Reproduce exactly the span of lines beginning at the one with "[13:58.29-13:59.29]" and ending at the last line of the data below, omitting pictures.
-*-*-
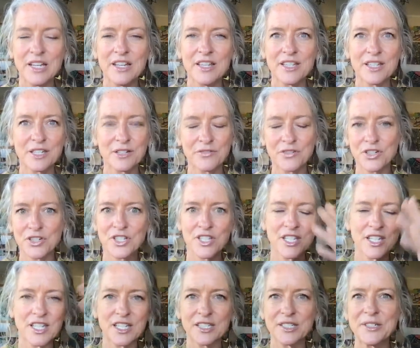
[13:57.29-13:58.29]
That if you're
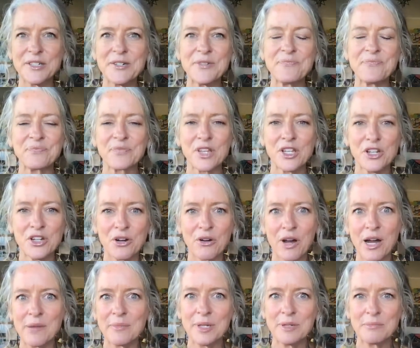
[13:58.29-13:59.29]
seeing, you know,
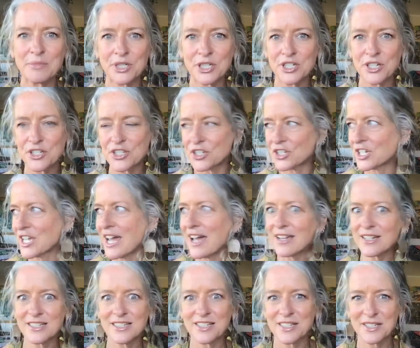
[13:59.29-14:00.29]
hummingbirds or
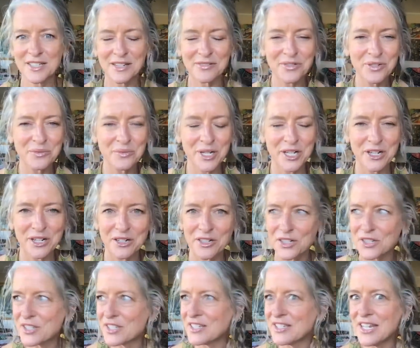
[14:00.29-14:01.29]
cactus everywhere, or
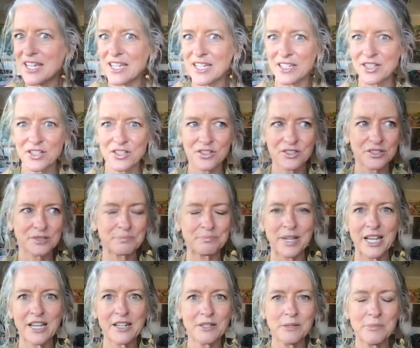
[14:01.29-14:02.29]
snakes or
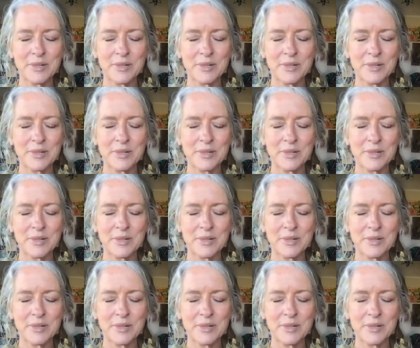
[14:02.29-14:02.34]
panda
-*-*-
» REPLY:
[13:58.29-13:59.29]
seeing, you know,
[13:59.29-14:00.29]
hummingbirds or
[14:00.29-14:01.29]
cactus everywhere, or
[14:01.29-14:02.29]
snakes or
[14:02.29-14:02.34]
panda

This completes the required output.